Goal of the exercise: Repeat precisely the line in which "[22:33.98-22:34.98]" occurs and all lines that follow it in the entries below. Pictures must be omitted.

Input for this task:
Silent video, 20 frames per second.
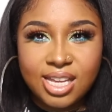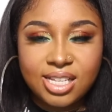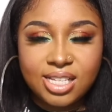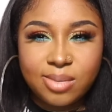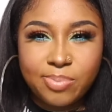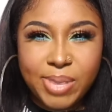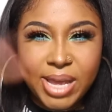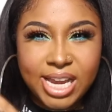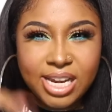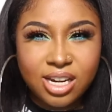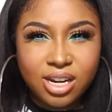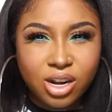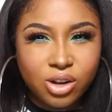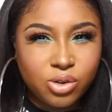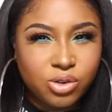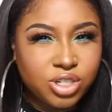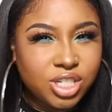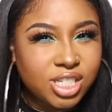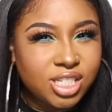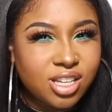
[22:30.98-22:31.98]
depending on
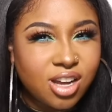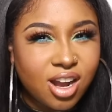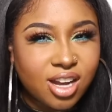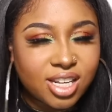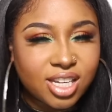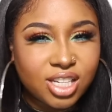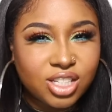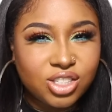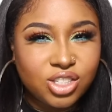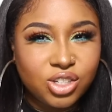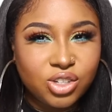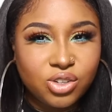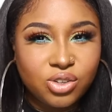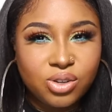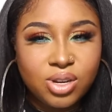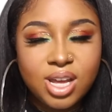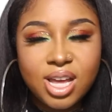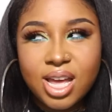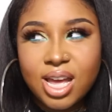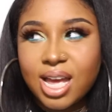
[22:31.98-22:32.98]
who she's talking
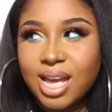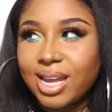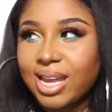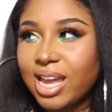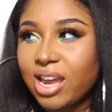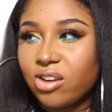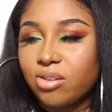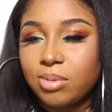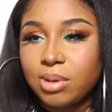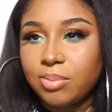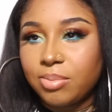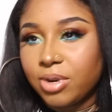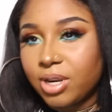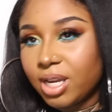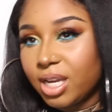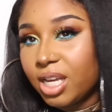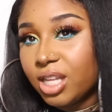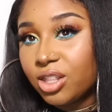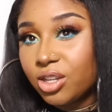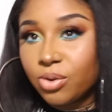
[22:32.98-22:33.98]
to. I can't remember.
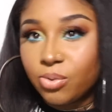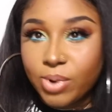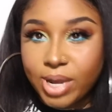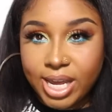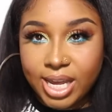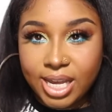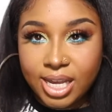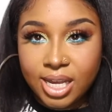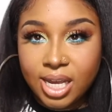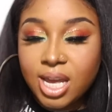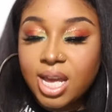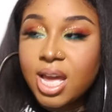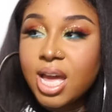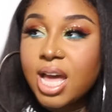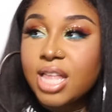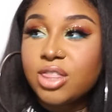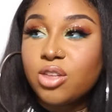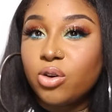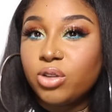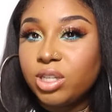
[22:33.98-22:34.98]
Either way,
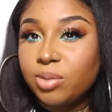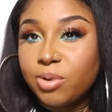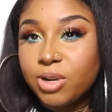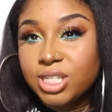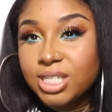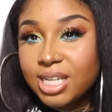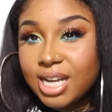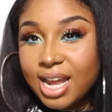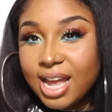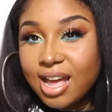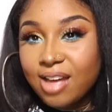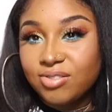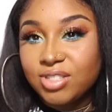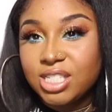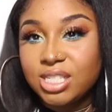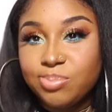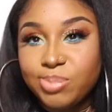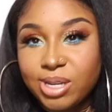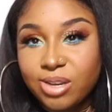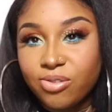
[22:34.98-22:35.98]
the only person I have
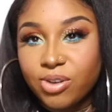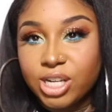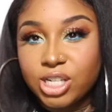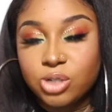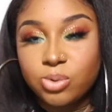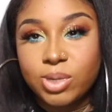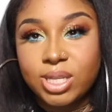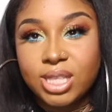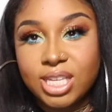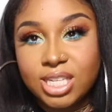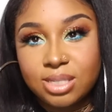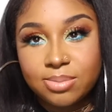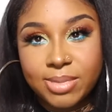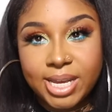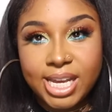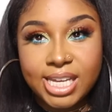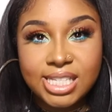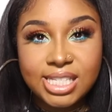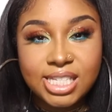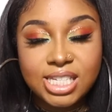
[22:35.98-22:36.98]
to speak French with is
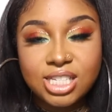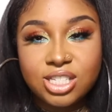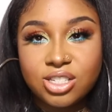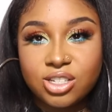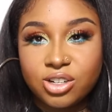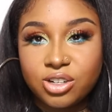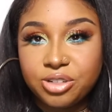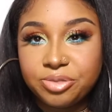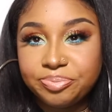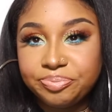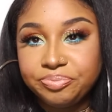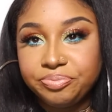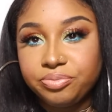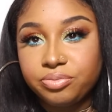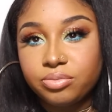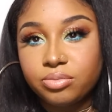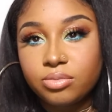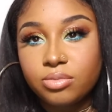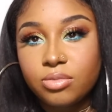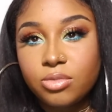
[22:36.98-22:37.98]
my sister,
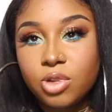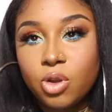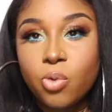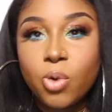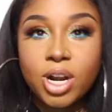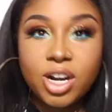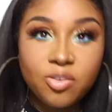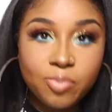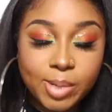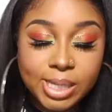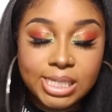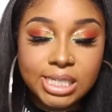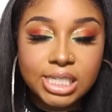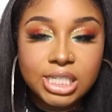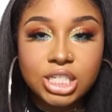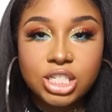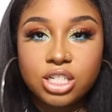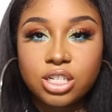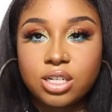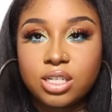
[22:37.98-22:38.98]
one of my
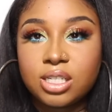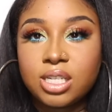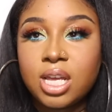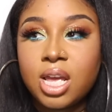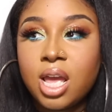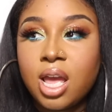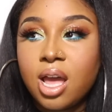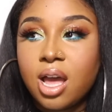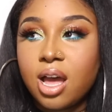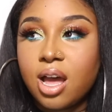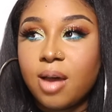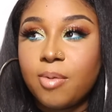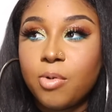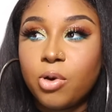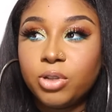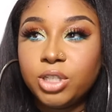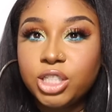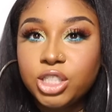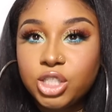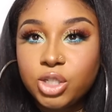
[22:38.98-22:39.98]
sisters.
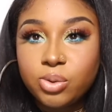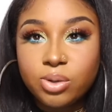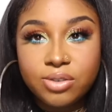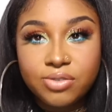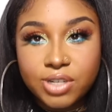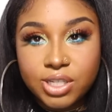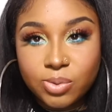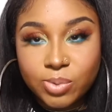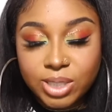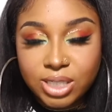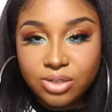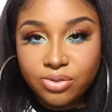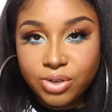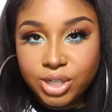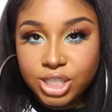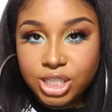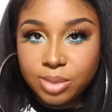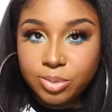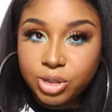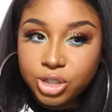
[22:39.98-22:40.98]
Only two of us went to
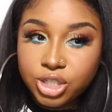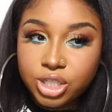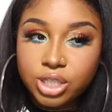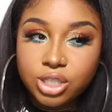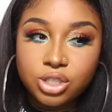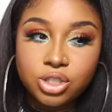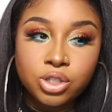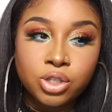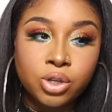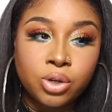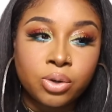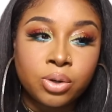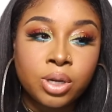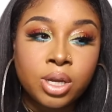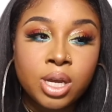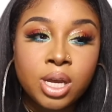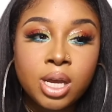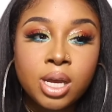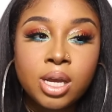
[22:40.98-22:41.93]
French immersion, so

Expected answer:
[22:33.98-22:34.98]
Either way,
[22:34.98-22:35.98]
the only person I have
[22:35.98-22:36.98]
to speak French with is
[22:36.98-22:37.98]
my sister,
[22:37.98-22:38.98]
one of my
[22:38.98-22:39.98]
sisters.
[22:39.98-22:40.98]
Only two of us went to
[22:40.98-22:41.93]
French immersion, so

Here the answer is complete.